Le vote lui-même se fait par texto. Les trois candidats au poste de président portent leurs noms sur un dossard. Comme ils savent lire et écrire, chaque sourd-muet rédige le nom du candidat de son choix sur son appareil. « Actuellement, le téléphone est devenu un outil de communication très important pour eux aussi », témoigne Nathan Nkenda, qui passe d’un électeur à l’autre pour noter le nom du candidat choisi. Ces élections de juin dernier sont un bon exemple de l’utilisation du sms par les malentendants qui leur facilite grandement la vie.

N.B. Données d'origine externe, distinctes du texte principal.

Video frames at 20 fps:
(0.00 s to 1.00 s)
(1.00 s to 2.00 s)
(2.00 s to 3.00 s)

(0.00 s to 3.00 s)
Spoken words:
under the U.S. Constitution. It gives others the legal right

Très utile dans les contacts
Nkenda est directeur provincial chargé de la formation au centre des malentendants de Bandundu. C’est un homme d’expérience à qui la mission catholique de Beno fait très confiance. Située à 45 km de la capitale provinciale, cette mission a une école de bonne réputation qui assure depuis de longues années, la formation labiale, phonétique et professionnelle des sourds-muets. Nkenda recrute des candidats pour elle, accueille et encadre ceux qui en sortent et qui exercent les petits métiers qu’ils y ont appris : la coupe et couture et la cordonnerie notamment. C’est lui qui, en juin 2010, a pris l’initiative de leur apprendre à utiliser et à communiquer par sms.

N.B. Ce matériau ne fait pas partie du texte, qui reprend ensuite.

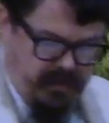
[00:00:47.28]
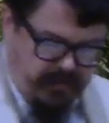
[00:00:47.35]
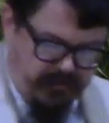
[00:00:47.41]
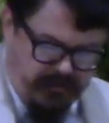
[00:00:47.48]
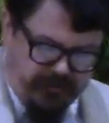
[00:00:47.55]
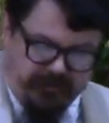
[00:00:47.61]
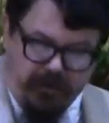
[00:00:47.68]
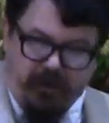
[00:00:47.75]

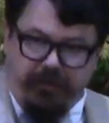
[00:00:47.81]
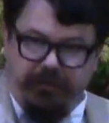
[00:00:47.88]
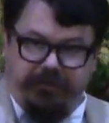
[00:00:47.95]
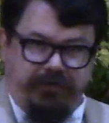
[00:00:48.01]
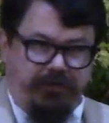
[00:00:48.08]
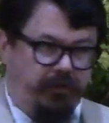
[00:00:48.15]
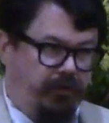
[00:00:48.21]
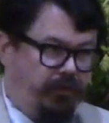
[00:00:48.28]
This
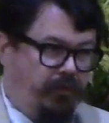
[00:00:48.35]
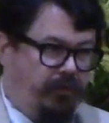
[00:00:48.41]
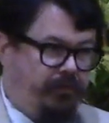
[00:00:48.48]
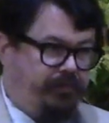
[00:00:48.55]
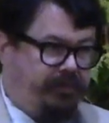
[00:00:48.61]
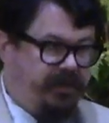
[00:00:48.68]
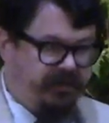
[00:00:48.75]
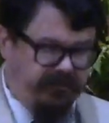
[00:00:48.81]
also
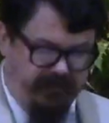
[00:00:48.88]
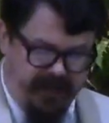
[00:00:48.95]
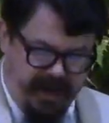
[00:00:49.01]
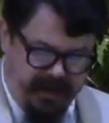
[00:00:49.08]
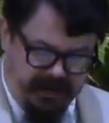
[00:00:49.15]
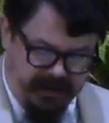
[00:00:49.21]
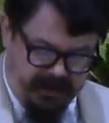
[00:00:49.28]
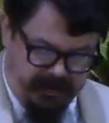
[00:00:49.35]
is
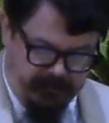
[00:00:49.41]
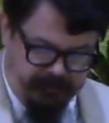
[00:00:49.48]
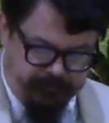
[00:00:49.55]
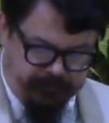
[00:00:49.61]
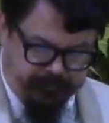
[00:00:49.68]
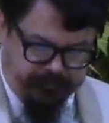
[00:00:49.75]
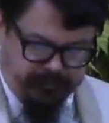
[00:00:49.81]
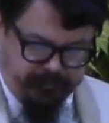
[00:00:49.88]
vanity.
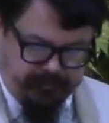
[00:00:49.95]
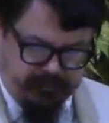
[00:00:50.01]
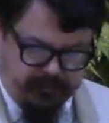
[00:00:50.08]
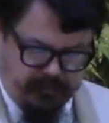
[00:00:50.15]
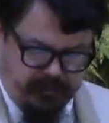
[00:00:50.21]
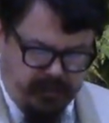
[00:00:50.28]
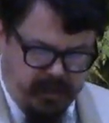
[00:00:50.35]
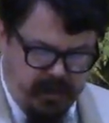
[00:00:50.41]

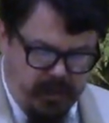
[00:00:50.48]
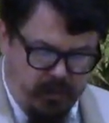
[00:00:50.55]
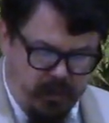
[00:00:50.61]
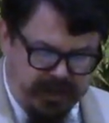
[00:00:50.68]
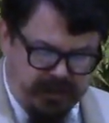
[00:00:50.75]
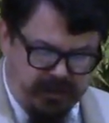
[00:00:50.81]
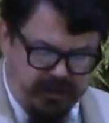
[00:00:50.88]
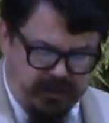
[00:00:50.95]

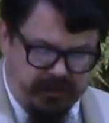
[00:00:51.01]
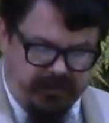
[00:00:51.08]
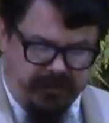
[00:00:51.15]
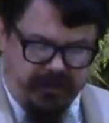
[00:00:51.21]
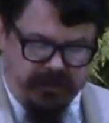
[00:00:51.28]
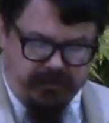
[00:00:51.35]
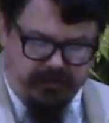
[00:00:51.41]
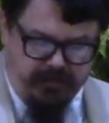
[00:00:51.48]
When goods
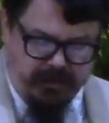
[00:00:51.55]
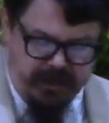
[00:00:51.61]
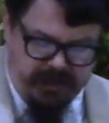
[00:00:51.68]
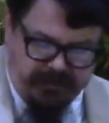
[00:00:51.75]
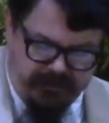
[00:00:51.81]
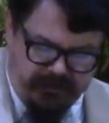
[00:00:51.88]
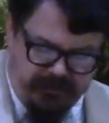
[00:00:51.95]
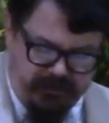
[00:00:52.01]

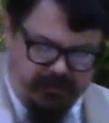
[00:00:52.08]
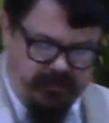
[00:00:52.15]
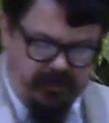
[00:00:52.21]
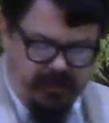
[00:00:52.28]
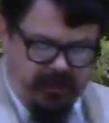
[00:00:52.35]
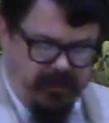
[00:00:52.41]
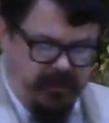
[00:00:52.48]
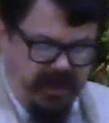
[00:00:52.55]
increase,
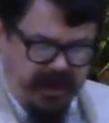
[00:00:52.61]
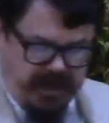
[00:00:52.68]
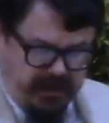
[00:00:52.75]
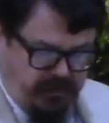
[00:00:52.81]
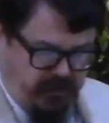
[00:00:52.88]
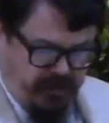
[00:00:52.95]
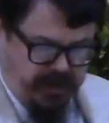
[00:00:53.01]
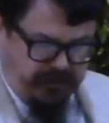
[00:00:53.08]
they
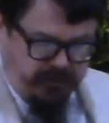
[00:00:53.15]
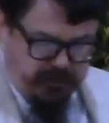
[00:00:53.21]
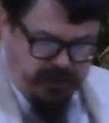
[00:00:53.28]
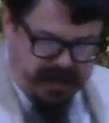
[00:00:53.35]
increase who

Aujourd’hui, ils sont fiers de pouvoir tirer bénéfice de cette nouvelle technologie dans leur vie courante. Couturière, Caroline Baloko a notamment fait du téléphone son principal outil de contact avec ses clients, nombreux à fréquenter son atelier de l’avenue Bakali, dans la commune de Disasi. « Quand elle voit arriver une cliente, elle rédige rapidement un texto de bienvenue qu’elle lui fait lire avec sourire », raconte Christine Mimbulu, qui fait coudre ses vêtements chez elle. Le prix du travail est ensuite négocié et fixé à l’aide de la calculette de l’appareil, tout comme la date du retrait de l’habit. « Souvent le respect du délai convenu est respecté. Dans le cas contraire, elle vous envoie un sms vous fixant une autre date, tout en s’excusant… »
Alphonsine, elle, reçoit de plus en plus de clients, surtout à l’approche de grandes fêtes. « Je couds jour et nuit pendant cette période et je fais des recettes de 150 à 200 $ par semaine », se flatte-t-elle. En 2008, elle avait même concouru à l’élection Miss et avait été élue pour représenter sa province au concours national à Kinshasa. Mais à cause de son handicap, le jury avait préféré choisir sa dauphine, ce qui avait soulevé une vague de protestations dans la ville. Retournée depuis à son atelier de couture, elle a recruté six apprenties formées à Beno, pour faire avancer sa petite entreprise.

« On a perdu du temps »
En lieu et place des gestes qu’ils utilisaient couramment et que nombre de gens ne savent pas interpréter, ces malentendants s’habituent aux sms. « Ils ont toujours la main sur le sac qui contient le téléphone pour sentir les vibrations qui annoncent l’arrivée d’un message, indique Da Makiamfu, président provincial du réseau des personnes vivant avec handicap. Ils peuvent même biper, mais ne le font pas souvent par crainte de perdre des unités si le correspondant décroche, car ils ne peuvent pas écouter la sonnerie. »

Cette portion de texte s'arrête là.